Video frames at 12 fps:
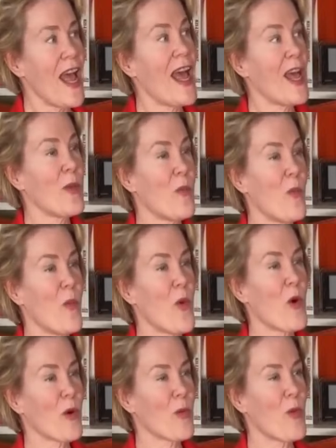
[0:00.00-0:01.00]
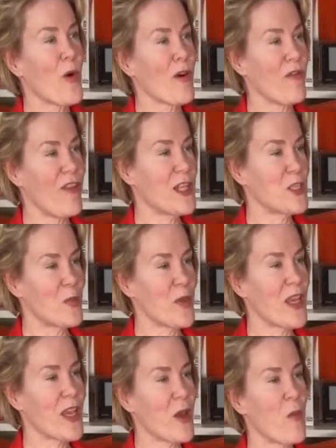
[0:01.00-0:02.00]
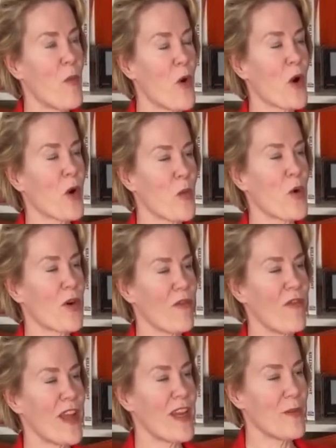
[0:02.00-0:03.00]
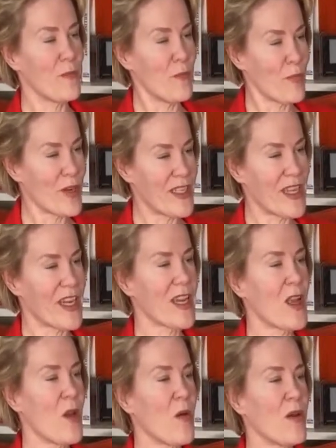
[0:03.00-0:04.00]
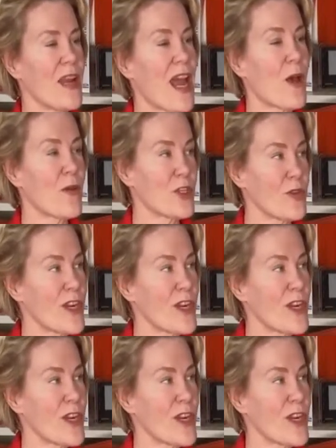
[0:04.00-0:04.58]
and more Fed speak, more and more Fed printing. Now the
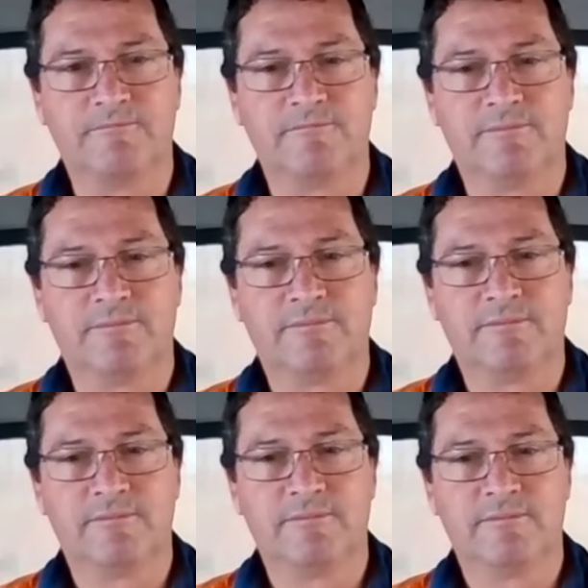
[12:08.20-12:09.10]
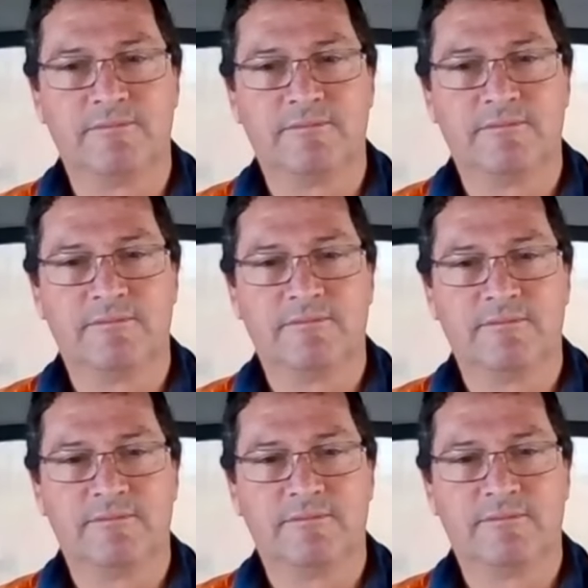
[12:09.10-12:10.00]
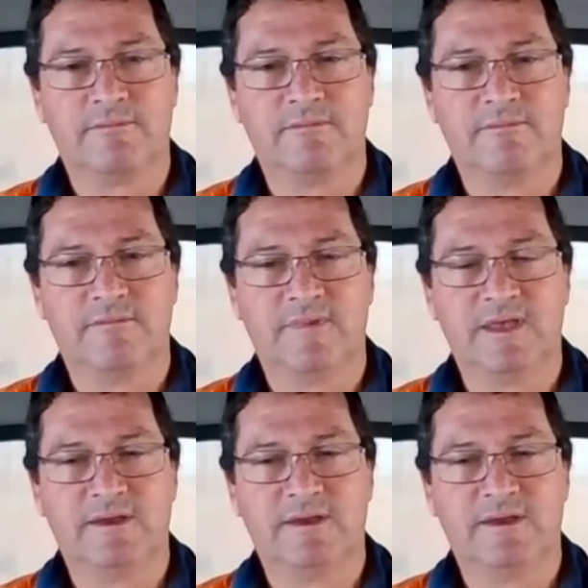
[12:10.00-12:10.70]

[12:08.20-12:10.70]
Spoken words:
(no one is talking)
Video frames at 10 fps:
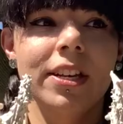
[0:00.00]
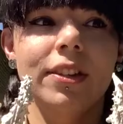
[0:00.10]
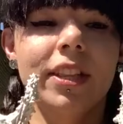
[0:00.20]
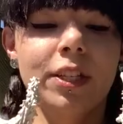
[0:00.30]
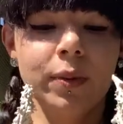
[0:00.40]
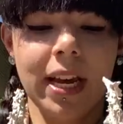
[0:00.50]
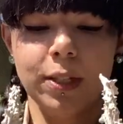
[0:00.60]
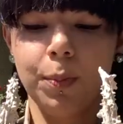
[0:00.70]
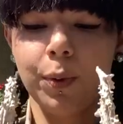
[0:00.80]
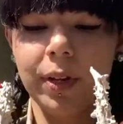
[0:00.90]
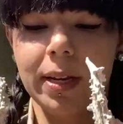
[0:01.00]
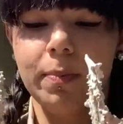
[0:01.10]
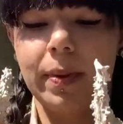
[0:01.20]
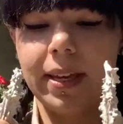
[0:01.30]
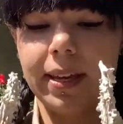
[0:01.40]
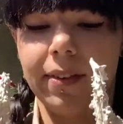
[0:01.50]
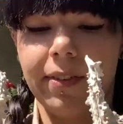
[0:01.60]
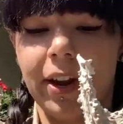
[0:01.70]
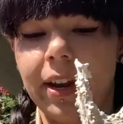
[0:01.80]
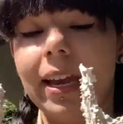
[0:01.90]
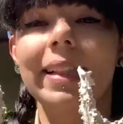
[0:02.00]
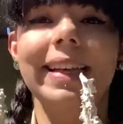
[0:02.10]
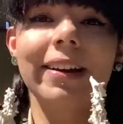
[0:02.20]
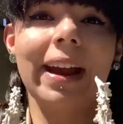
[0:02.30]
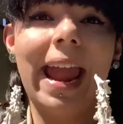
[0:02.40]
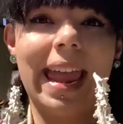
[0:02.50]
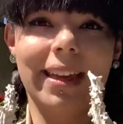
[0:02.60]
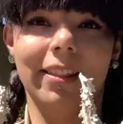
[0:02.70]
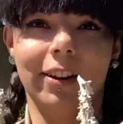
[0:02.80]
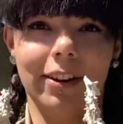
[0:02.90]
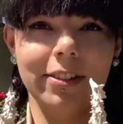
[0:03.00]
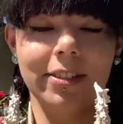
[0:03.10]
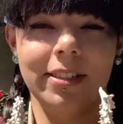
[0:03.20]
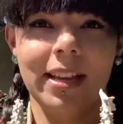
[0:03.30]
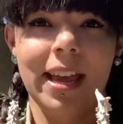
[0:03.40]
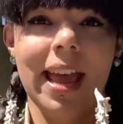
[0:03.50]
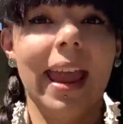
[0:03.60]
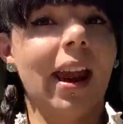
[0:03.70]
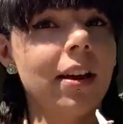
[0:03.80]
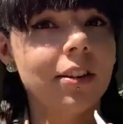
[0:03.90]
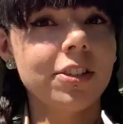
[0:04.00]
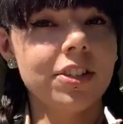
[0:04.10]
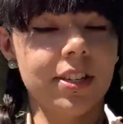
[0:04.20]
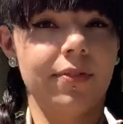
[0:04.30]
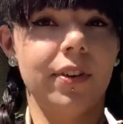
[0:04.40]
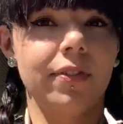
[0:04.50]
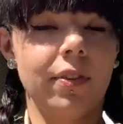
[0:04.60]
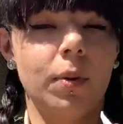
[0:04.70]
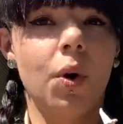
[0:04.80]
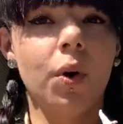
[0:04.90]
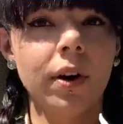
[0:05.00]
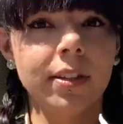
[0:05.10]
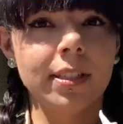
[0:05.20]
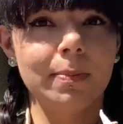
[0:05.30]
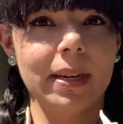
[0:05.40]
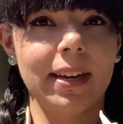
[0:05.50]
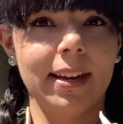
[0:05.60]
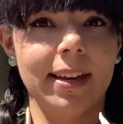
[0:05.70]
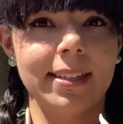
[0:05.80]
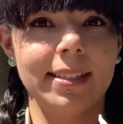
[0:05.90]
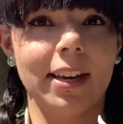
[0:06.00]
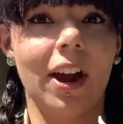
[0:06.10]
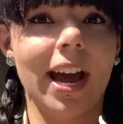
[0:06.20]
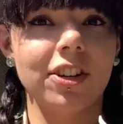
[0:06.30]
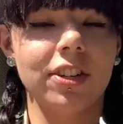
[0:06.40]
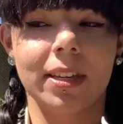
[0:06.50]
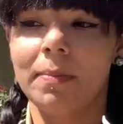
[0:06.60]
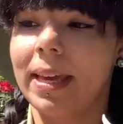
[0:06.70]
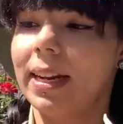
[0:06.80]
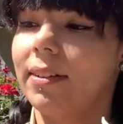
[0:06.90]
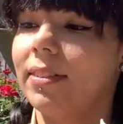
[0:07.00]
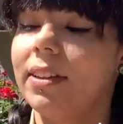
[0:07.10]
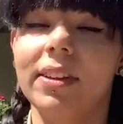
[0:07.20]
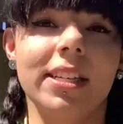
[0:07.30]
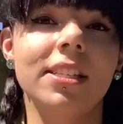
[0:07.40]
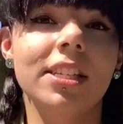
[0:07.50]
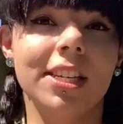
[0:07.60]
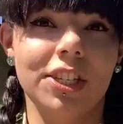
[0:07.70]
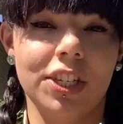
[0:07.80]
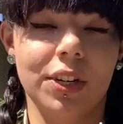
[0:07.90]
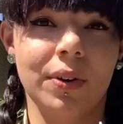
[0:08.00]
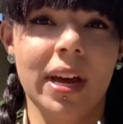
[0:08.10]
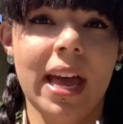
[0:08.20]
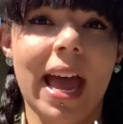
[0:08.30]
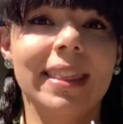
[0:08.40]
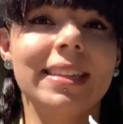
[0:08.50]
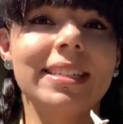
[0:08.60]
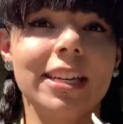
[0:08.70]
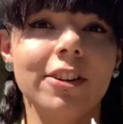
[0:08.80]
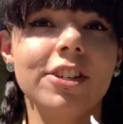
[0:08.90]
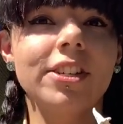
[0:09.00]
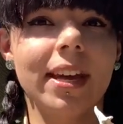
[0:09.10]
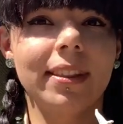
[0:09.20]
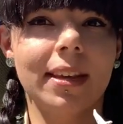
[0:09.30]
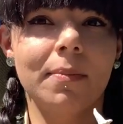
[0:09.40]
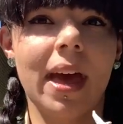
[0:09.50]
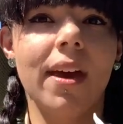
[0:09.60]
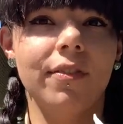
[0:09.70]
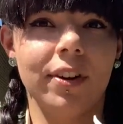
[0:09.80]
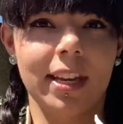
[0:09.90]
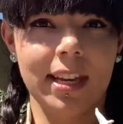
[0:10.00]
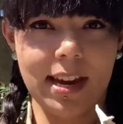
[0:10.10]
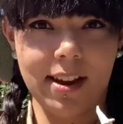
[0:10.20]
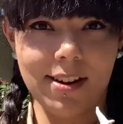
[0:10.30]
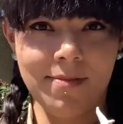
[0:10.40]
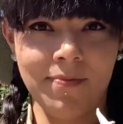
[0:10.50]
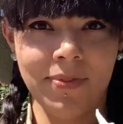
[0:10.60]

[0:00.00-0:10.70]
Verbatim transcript: So this one has pretty big, very clear antlers. Antlers differ from horns because they're actually made out of living tissue and the deer shed them every year.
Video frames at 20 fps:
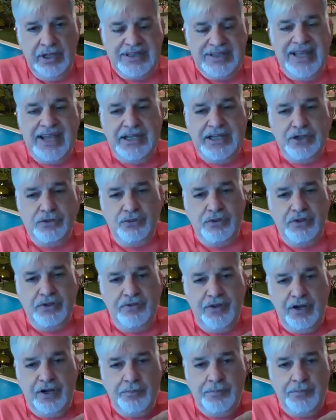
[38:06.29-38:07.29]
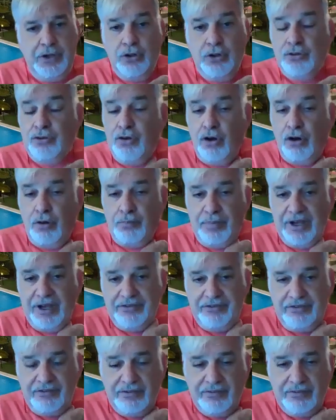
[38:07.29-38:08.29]
They need to develop their own
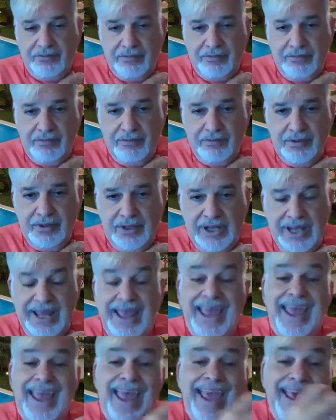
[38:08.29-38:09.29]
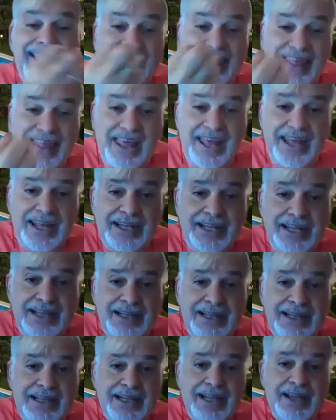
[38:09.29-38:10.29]
compass. And
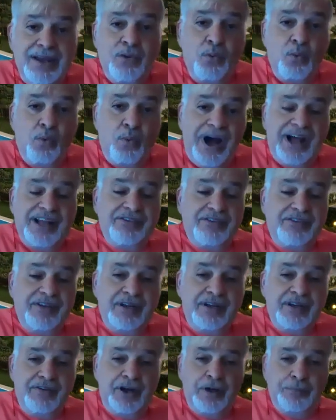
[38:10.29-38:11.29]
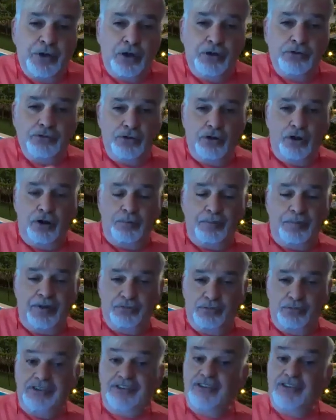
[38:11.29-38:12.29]
then once they develop their own
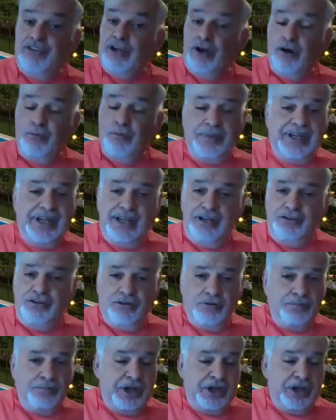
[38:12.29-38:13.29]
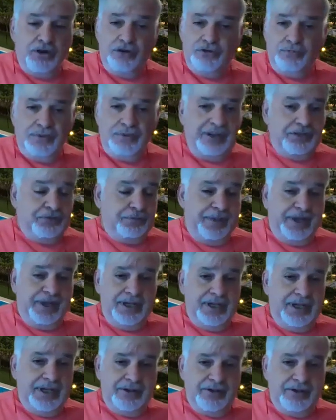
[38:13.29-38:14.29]
compass, which is a combination, because we
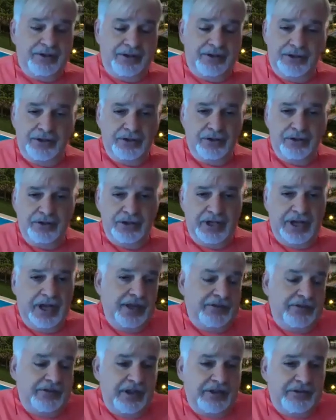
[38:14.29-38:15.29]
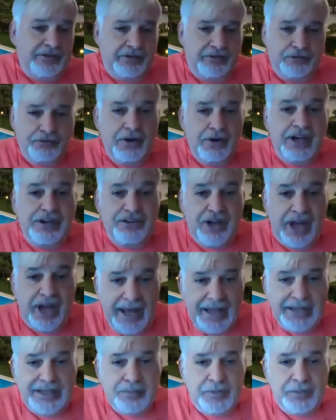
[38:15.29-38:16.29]
expect leader, you know, it's a strange
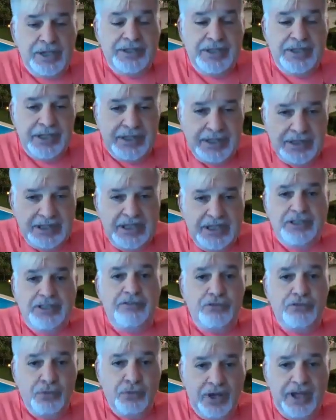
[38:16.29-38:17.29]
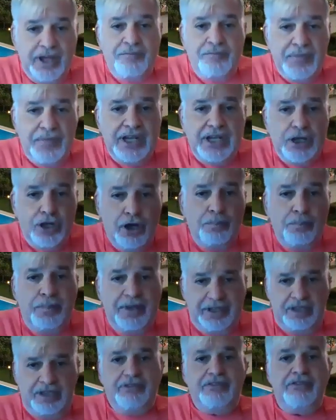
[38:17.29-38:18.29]
animal that needs to have many
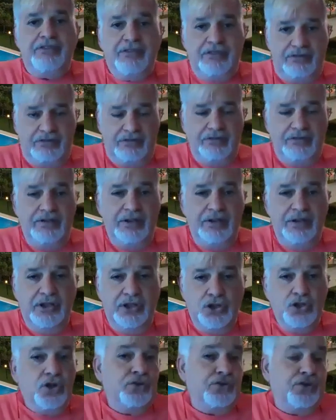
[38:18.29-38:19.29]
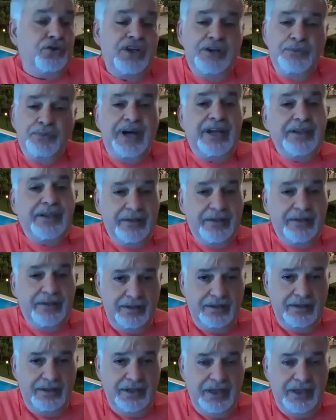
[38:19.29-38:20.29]
competencies, not only one.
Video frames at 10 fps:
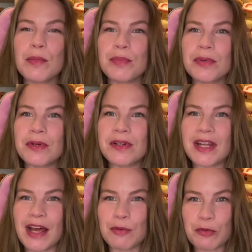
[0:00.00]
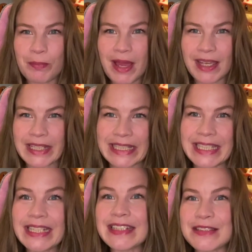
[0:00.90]
but I was back at
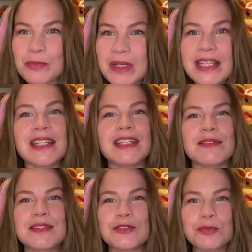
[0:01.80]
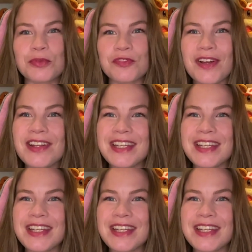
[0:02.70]
League this week and it was super fun.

· · ·

Task prompt:
Which lines of the listing contain the string "Video"? Copy every one of them.

Written answer:
Video frames at 12 fps:
Video frames at 10 fps:
Video frames at 20 fps:
Video frames at 10 fps:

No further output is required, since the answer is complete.